> **Exercise brief**
Give the data again exactly as written, skipping any pictures.

Stored dataset items:
=======

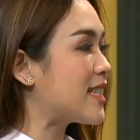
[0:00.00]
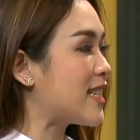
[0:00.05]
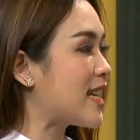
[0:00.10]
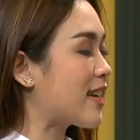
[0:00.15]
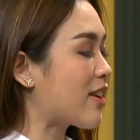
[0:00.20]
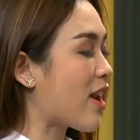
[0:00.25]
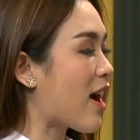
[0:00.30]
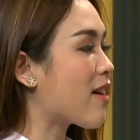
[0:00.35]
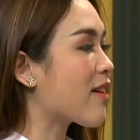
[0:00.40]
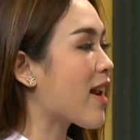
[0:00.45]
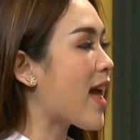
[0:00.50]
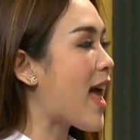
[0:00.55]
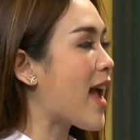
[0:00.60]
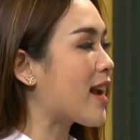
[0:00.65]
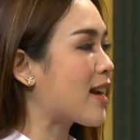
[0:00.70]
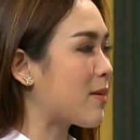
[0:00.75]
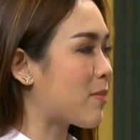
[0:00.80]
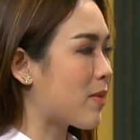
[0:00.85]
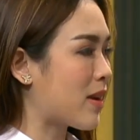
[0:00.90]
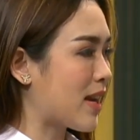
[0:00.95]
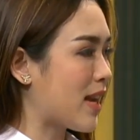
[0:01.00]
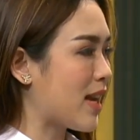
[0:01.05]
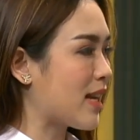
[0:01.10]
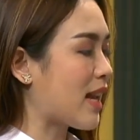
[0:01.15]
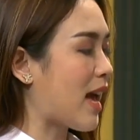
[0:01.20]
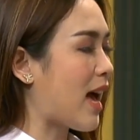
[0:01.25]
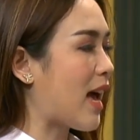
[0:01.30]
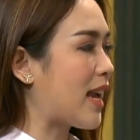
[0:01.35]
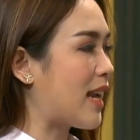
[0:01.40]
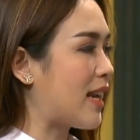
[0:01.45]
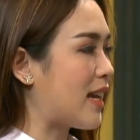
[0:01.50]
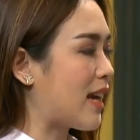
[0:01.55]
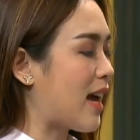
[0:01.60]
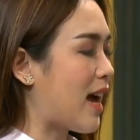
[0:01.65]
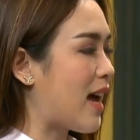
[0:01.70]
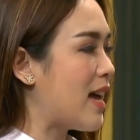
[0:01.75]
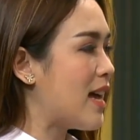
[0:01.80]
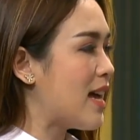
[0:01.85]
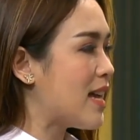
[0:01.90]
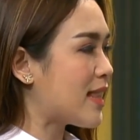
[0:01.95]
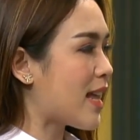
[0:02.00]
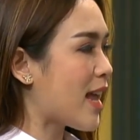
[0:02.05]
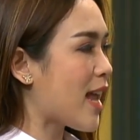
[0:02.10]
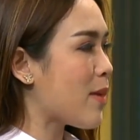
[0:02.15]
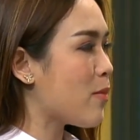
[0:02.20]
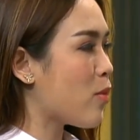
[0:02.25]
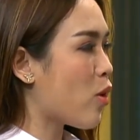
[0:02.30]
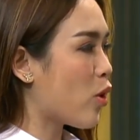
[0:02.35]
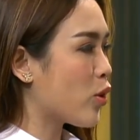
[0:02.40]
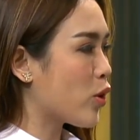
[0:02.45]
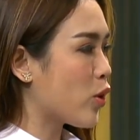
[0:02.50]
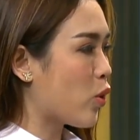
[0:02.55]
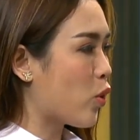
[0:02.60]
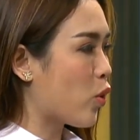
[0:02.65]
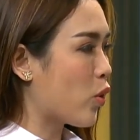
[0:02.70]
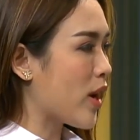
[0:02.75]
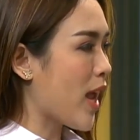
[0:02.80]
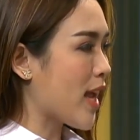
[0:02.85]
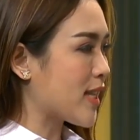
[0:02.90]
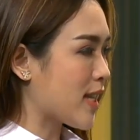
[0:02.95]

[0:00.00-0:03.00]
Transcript: จริงๆครั้งแรกในประเทศไทยนะคะแต่ เอ็ม โอ ยู เนี่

=======

> **Written response**
[0:00.00]
[0:00.05]
[0:00.10]
[0:00.15]
[0:00.20]
[0:00.25]
[0:00.30]
[0:00.35]
[0:00.40]
[0:00.45]
[0:00.50]
[0:00.55]
[0:00.60]
[0:00.65]
[0:00.70]
[0:00.75]
[0:00.80]
[0:00.85]
[0:00.90]
[0:00.95]
[0:01.00]
[0:01.05]
[0:01.10]
[0:01.15]
[0:01.20]
[0:01.25]
[0:01.30]
[0:01.35]
[0:01.40]
[0:01.45]
[0:01.50]
[0:01.55]
[0:01.60]
[0:01.65]
[0:01.70]
[0:01.75]
[0:01.80]
[0:01.85]
[0:01.90]
[0:01.95]
[0:02.00]
[0:02.05]
[0:02.10]
[0:02.15]
[0:02.20]
[0:02.25]
[0:02.30]
[0:02.35]
[0:02.40]
[0:02.45]
[0:02.50]
[0:02.55]
[0:02.60]
[0:02.65]
[0:02.70]
[0:02.75]
[0:02.80]
[0:02.85]
[0:02.90]
[0:02.95]

[0:00.00-0:03.00]
Transcript: จริงๆครั้งแรกในประเทศไทยนะคะแต่ เอ็ม โอ ยู เนี่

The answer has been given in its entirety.